Ad alimentare la polemica ci ha pensato Smotrich che in un post su X ha definito l’emirato «sostenitore e finanziatore del terrorismo, patrono di Hamas e in gran parte responsabile del massacro di cittadini israeliani». Smotrich, che vuole mettere all’angolo il Qatar, ha accusato i governi occidentali di essere «ipocriti» nel mantenere stretti rapporti con Doha: «L’Occidente può e deve esercitare un’influenza su di esso e ottenere immediatamente il rilascio degli ostaggi», ha aggiunto. «Una cosa è certa: il Qatar non sarà affatto coinvolto in quanto accadrà a Gaza dopo la guerra».

Doha e Il Cairo si sono mossi come mediatori nel conflitto e a novembre, hanno contribuito a mediare una tregua di una settimana per permettere il rilascio di 105 ostaggi in cambio di prigionieri palestinesi. A livello diplomatico si è mosso anche il Libano, che si è detto ad aprire i negoziati con Israele per definire il confine tra i due stati. Sul dopoguerra Hamas ha invece diffuso un documento in sette lingue in cui chiede una riorganizzazione dell’Anp. Bassem Naim, alto responsabile del gruppo che controlla Gaza, ha detto all’Afp che «nessun partito che voglia trovare una soluzione a questo conflitto può ignorare Hamas».

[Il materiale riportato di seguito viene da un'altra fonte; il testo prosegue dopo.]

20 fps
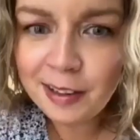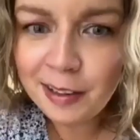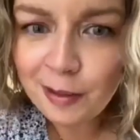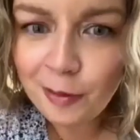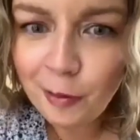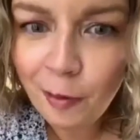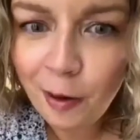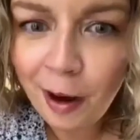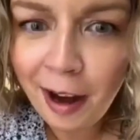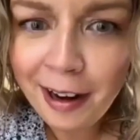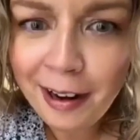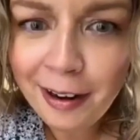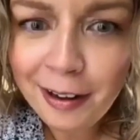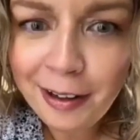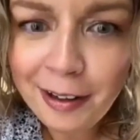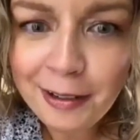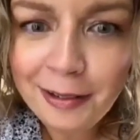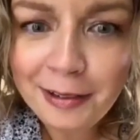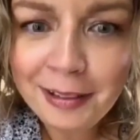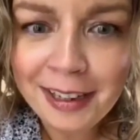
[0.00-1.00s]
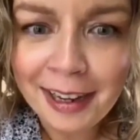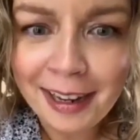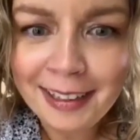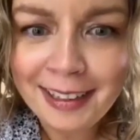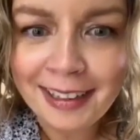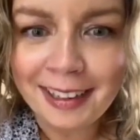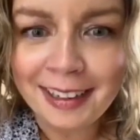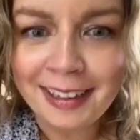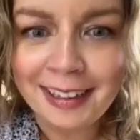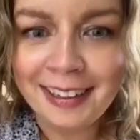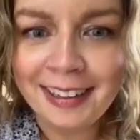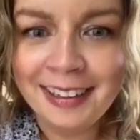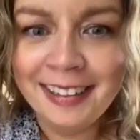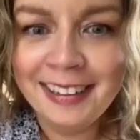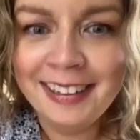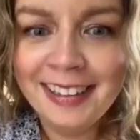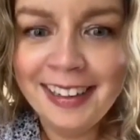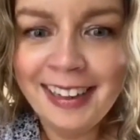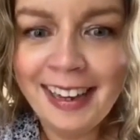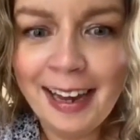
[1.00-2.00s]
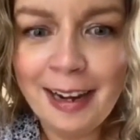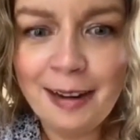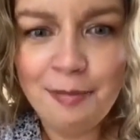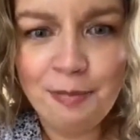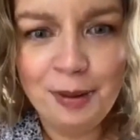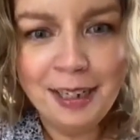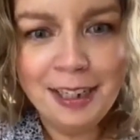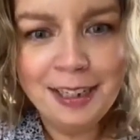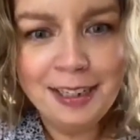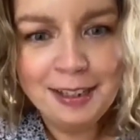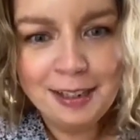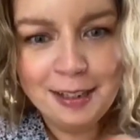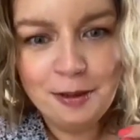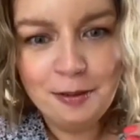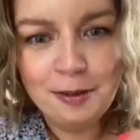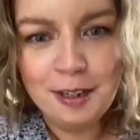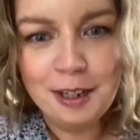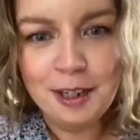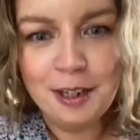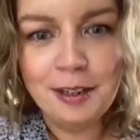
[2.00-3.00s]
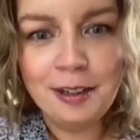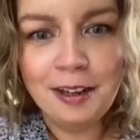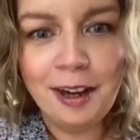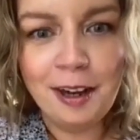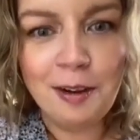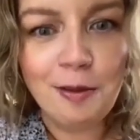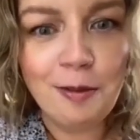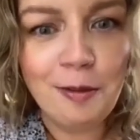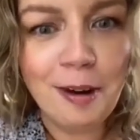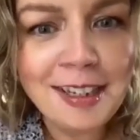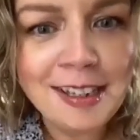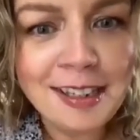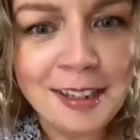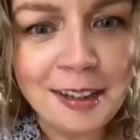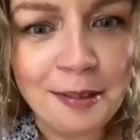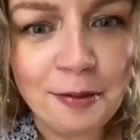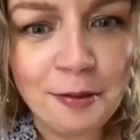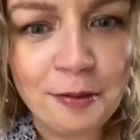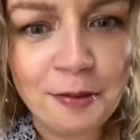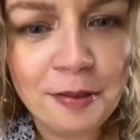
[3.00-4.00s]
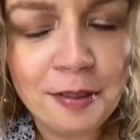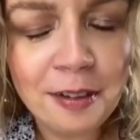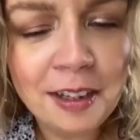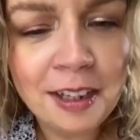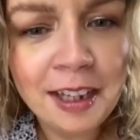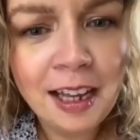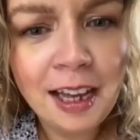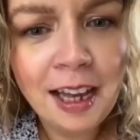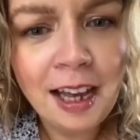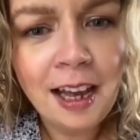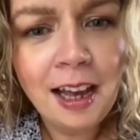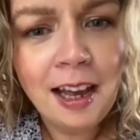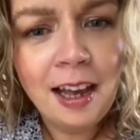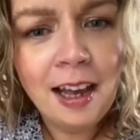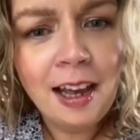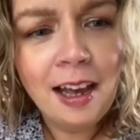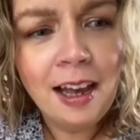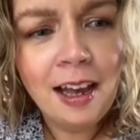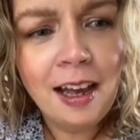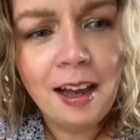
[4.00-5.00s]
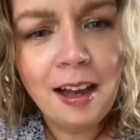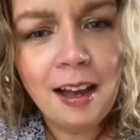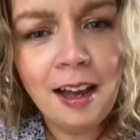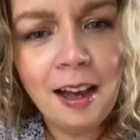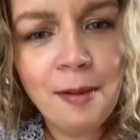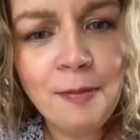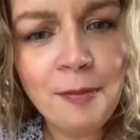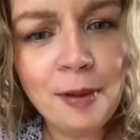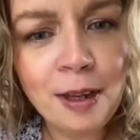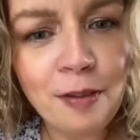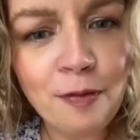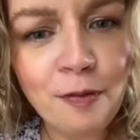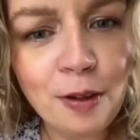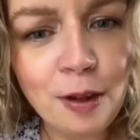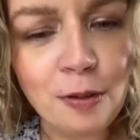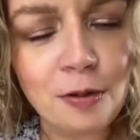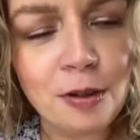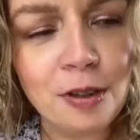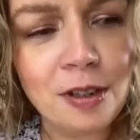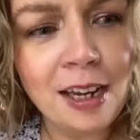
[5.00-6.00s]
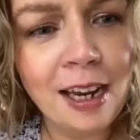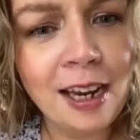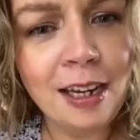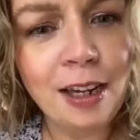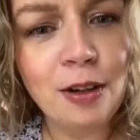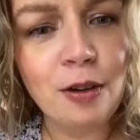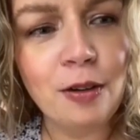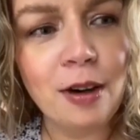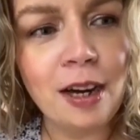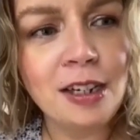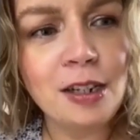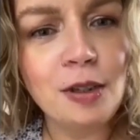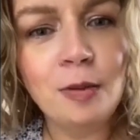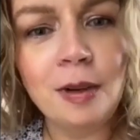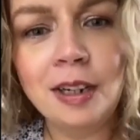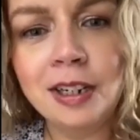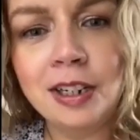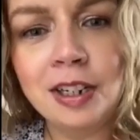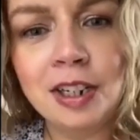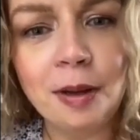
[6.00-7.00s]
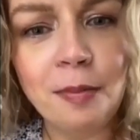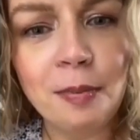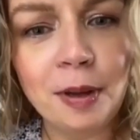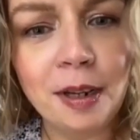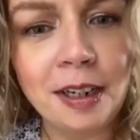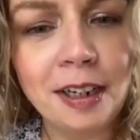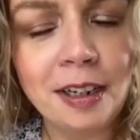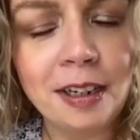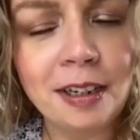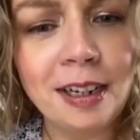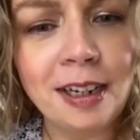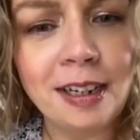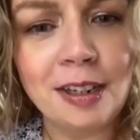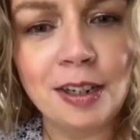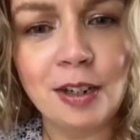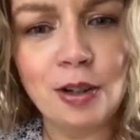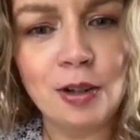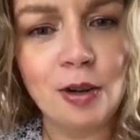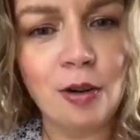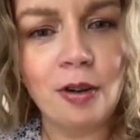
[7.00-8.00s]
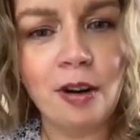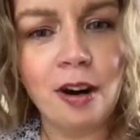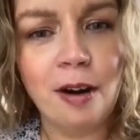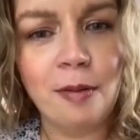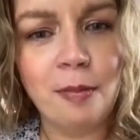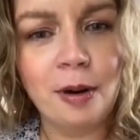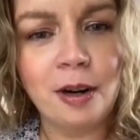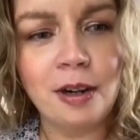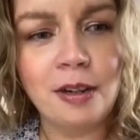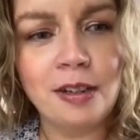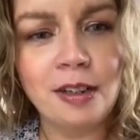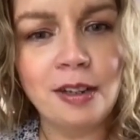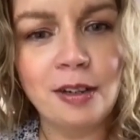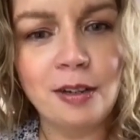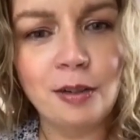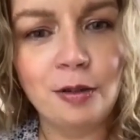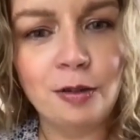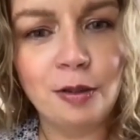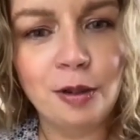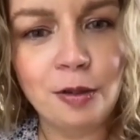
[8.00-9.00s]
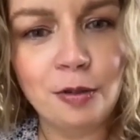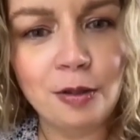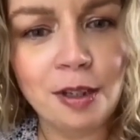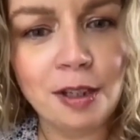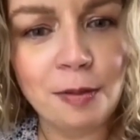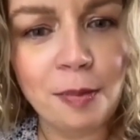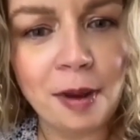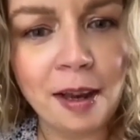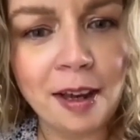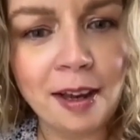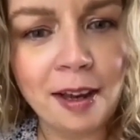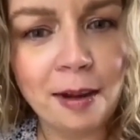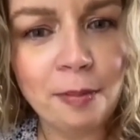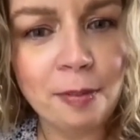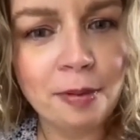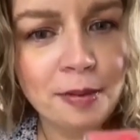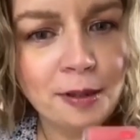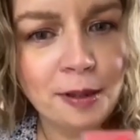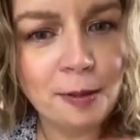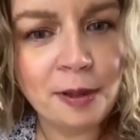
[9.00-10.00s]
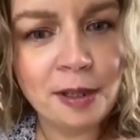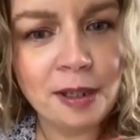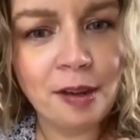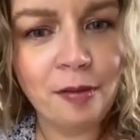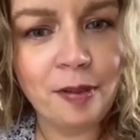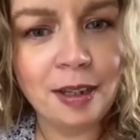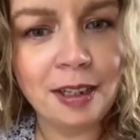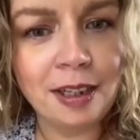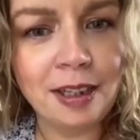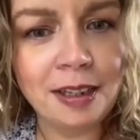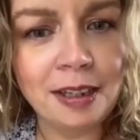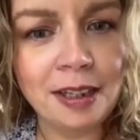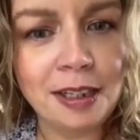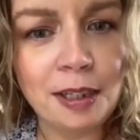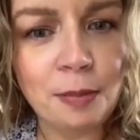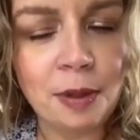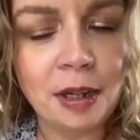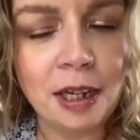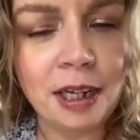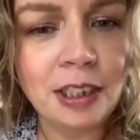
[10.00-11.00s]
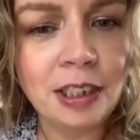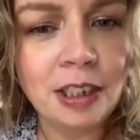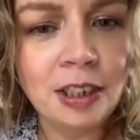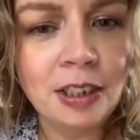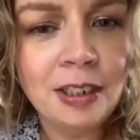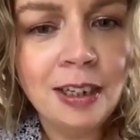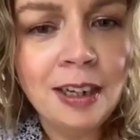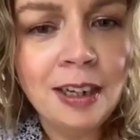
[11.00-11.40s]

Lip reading: Why are you yelling and being so aggressive? I'm confused. Anywho, I just want to jump in here as a short arm person who uses makeup, specifically this blush.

Il ministro degli Esteri Antonio Tajani ha incontrato il presidente dell’Autorità nazionale palestinese (Anp), Abu Mazen, a Ramallah nel corso del suo tour mediorientale. «L’Italia è protagonista di pace a Gaza. Soluzione a due Stati unica possibile, Hamas non è la Palestina. Lavoriamo con l’Autorità palestinese per rafforzarne istituzioni e per fornire supporto alla popolazione civile», ha scritto il capo della Farnesina su X. Durante la sua visita, Tajani ha incontrato anche i famigliari degli ostaggi presi da Hamas.

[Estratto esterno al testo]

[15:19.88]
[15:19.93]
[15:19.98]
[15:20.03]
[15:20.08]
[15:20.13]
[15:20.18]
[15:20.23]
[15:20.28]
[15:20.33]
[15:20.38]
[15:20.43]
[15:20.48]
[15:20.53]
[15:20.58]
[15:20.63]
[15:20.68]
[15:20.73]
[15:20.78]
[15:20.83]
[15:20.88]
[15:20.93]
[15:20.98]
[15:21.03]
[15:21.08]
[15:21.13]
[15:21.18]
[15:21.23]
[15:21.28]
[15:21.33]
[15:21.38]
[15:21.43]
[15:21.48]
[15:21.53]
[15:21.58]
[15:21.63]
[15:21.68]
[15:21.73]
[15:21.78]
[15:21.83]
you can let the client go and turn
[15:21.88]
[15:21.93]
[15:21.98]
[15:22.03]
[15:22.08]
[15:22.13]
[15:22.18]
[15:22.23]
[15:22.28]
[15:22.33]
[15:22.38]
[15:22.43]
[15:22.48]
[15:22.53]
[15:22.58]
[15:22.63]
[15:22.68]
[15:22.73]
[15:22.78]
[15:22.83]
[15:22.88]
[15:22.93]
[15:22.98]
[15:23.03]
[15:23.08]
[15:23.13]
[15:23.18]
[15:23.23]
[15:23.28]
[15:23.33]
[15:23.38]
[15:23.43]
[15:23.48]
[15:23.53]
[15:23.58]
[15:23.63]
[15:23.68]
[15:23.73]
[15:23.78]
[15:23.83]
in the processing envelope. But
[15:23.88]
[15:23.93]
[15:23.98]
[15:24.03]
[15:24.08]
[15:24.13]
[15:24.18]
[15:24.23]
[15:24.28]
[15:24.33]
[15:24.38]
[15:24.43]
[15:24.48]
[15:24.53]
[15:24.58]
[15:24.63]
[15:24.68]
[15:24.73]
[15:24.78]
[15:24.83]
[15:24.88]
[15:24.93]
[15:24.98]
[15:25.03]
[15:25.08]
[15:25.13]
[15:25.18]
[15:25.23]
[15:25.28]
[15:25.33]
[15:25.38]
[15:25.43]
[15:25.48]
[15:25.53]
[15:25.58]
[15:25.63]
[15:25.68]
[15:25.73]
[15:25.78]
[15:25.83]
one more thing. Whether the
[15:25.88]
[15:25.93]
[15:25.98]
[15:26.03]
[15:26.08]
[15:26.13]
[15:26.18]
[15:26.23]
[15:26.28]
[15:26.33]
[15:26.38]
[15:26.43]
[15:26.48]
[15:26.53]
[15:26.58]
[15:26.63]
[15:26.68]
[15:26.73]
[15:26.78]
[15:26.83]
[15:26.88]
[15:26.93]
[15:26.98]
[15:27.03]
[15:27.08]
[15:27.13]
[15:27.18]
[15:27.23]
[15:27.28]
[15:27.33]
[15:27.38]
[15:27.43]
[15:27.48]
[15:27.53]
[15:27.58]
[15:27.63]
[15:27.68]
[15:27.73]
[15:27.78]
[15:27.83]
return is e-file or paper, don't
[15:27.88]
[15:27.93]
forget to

Torna in campo il capo della Cia

Le accuse di Smotrich sono arrivate mentre l’inviato per il Medio Oriente del presidente americano Joe Biden, Brett McGurk, era nella regione per colloqui volti a mediare un nuovo accordo per liberare gli ostaggi restante in cambio di una pausa nei combattimenti. Ma non è l’unica carta giocata da Biden che intende utilizzare il direttore della Cia William Burns per realizzare un ambizioso accordo fra Hamas e Israele che includerebbe il rilascio di tutti i restanti ostaggi e due mesi di cessate il fuoco, la più lunga pausa delle ostilità da quando è iniziata la guerra a Gaza. 

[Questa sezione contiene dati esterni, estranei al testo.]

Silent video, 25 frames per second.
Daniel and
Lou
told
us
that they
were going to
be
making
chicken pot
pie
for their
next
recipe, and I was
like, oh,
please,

Lo riporta il Washington Post citando alcune fonti, secondo le quali Burns nei prossimi giorni andrà in Europa per incontrare i capi dell’intelligence israeliano e egiziano e il primo ministro del Qatar. Il problema è convincere Netanyahu che non sembra sentire ragioni e voglia giocare la carta di attendere il nuovo inquilino della Casa Bianca.